10 Reasons the Apostolic Movement Is Essential to Gospel Expansion by JOSEPH MATTERA for Charisma News
The global apostolic movement is the most significant expression of Christianity today.
This is the view expressed by historian Philip Jenkins. He talks about the rapid expansion of the church in the global south, much of which is reminiscent of the first-century apostolic movement. In his writings he claims that in North America, the fastest expression of the church today is the apostolic movement. (See The Next Christendomby Jenkins and The Rise of Network Christianity by Christerson and Flory.)
This expansion based upon apostolicity is not a coincidence or a result of some manufactured institutional global conspiracy. It is because God is supernaturally restoring apostolic function in His church. It takes an apostolic wineskin to expand, multiply churches and produce disciples in every aspect of culture. Unfortunately, many denominations are dying because they replaced apostolic visionary leadership with hierarchical titular leadership.
Often in the historic, evangelical, and Pentecostal churches, their bishops and superintendents primarily operate in the ministry function of administration and management.
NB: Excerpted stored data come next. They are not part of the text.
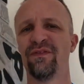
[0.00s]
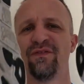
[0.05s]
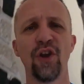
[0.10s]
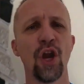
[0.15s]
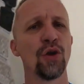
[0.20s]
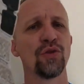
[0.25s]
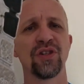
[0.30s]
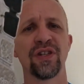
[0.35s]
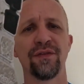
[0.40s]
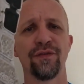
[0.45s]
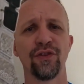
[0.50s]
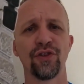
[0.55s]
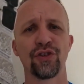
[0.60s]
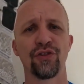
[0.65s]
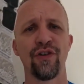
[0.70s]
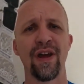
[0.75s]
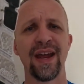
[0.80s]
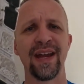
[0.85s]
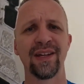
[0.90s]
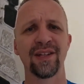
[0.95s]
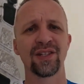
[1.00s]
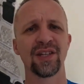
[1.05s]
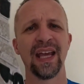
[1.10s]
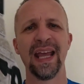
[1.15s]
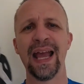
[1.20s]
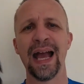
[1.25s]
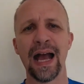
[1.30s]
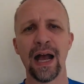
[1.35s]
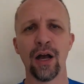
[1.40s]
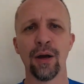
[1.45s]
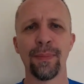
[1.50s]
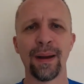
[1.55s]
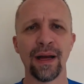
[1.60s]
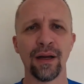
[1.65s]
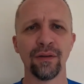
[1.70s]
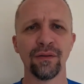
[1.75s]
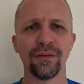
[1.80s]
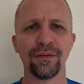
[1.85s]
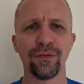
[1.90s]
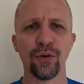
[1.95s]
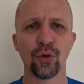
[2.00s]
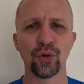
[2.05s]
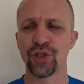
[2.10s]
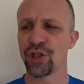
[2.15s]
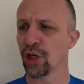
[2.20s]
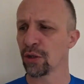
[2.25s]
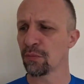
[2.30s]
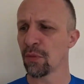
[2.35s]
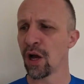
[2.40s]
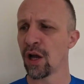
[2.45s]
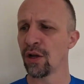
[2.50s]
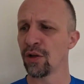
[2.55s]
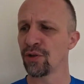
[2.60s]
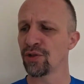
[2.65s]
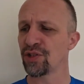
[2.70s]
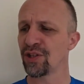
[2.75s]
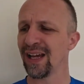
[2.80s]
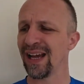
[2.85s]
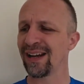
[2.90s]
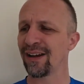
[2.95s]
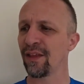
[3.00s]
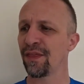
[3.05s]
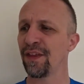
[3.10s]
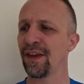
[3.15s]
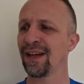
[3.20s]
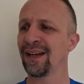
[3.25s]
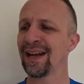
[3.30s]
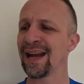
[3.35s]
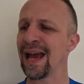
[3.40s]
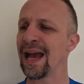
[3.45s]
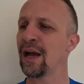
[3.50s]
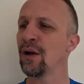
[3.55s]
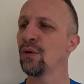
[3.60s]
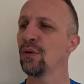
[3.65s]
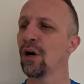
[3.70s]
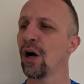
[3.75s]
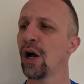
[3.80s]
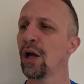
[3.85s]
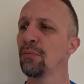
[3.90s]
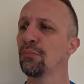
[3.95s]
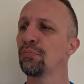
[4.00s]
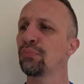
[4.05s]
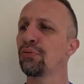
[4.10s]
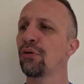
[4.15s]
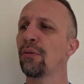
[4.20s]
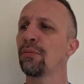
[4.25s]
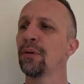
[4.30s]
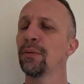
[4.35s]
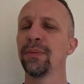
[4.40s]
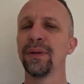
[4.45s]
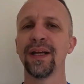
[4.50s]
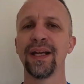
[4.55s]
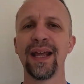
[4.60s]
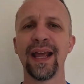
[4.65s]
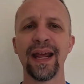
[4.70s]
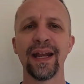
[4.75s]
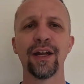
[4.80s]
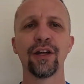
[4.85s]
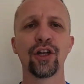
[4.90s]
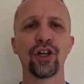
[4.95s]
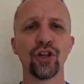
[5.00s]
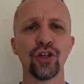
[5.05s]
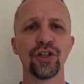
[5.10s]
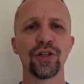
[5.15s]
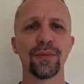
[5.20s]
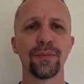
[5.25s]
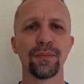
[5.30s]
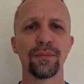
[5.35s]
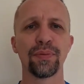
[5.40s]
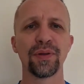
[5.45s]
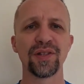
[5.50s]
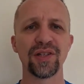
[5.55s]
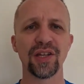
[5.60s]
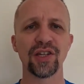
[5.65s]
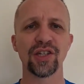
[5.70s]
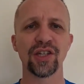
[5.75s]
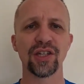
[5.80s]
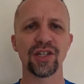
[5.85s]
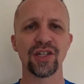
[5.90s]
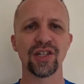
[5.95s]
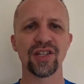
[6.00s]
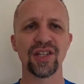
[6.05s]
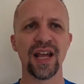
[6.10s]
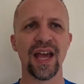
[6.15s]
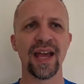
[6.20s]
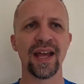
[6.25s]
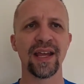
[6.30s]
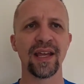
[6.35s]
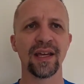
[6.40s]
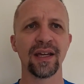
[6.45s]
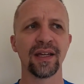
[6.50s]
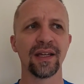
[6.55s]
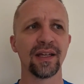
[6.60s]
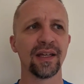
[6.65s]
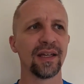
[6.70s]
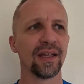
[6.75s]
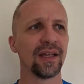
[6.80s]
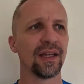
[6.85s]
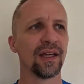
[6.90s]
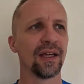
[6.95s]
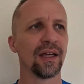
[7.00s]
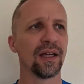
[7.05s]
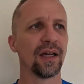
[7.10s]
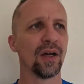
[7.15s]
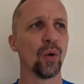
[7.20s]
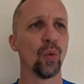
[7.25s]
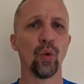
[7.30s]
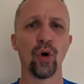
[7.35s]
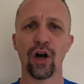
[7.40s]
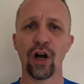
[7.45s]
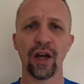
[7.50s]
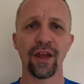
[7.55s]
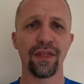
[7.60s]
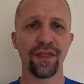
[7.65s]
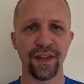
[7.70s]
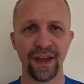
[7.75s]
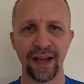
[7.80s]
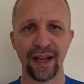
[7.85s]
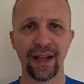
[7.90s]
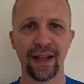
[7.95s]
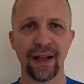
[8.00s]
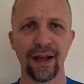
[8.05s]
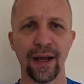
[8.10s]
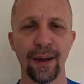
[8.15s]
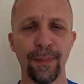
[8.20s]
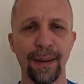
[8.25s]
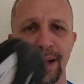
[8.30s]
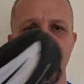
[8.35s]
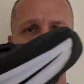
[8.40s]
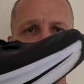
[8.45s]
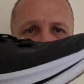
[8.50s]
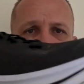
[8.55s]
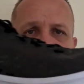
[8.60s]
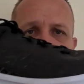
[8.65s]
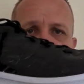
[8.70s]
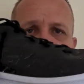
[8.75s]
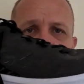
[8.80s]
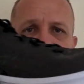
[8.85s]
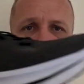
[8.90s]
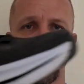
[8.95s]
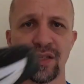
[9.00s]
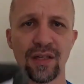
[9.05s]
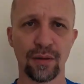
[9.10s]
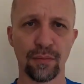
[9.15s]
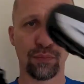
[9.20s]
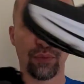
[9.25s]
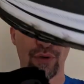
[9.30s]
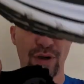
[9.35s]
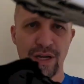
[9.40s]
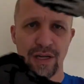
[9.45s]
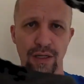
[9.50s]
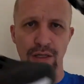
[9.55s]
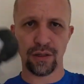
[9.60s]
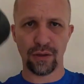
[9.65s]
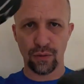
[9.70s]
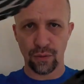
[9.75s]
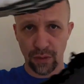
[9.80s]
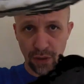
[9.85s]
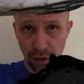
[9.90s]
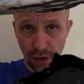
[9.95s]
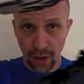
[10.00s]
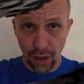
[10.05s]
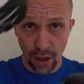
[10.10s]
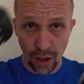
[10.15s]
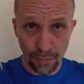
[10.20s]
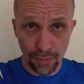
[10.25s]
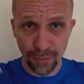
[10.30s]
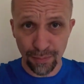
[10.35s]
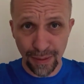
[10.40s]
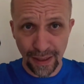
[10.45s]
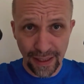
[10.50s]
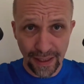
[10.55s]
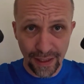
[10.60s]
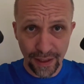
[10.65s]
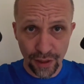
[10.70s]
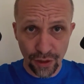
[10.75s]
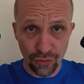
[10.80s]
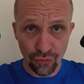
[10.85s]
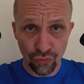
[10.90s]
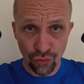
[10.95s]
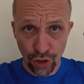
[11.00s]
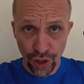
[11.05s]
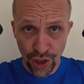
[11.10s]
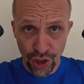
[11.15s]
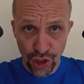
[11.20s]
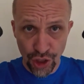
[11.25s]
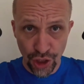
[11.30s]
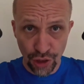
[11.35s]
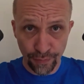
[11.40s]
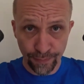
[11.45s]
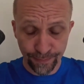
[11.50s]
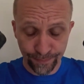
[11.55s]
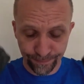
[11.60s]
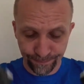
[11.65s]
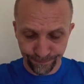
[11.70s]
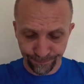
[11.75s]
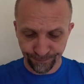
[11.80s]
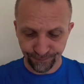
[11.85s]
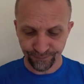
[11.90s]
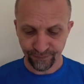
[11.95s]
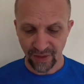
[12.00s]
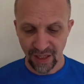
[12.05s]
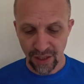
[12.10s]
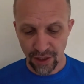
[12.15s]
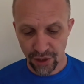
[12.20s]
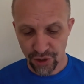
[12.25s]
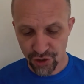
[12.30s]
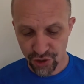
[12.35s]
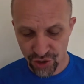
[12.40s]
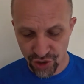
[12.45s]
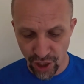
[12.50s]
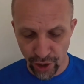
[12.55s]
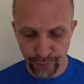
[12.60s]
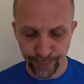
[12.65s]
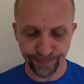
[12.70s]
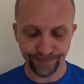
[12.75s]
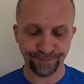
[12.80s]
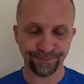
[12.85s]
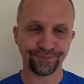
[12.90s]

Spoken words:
loads of different terrains, hit out about 40 odd miles, and I think now I'm probably in a good position to say what I think about this brand new carbon plated running shoe. So,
In contrast, in 1 Corinthians 12:28, God puts apostles first and administrative gifts further down the list of importance for church foundations. Every major denomination started with an apostolic visionary that made it a movement in its initial generations. However, they fell into institutional routinization when in subsequent generations they replaced the apostolic visionary with administrators and managers.
The only way to have permanent movement and multiplication is to always appoint apostolic visionaries as the leaders of denominations, networks and movements after the initial visionary leader passes away.
There is a reason why Jesus chose 12 apostles instead of 12 prophets, teachers, pastors and/or evangelists to start His church. This eventually blossomed to become the greatest movement in the history of the world over the past 2,000 years.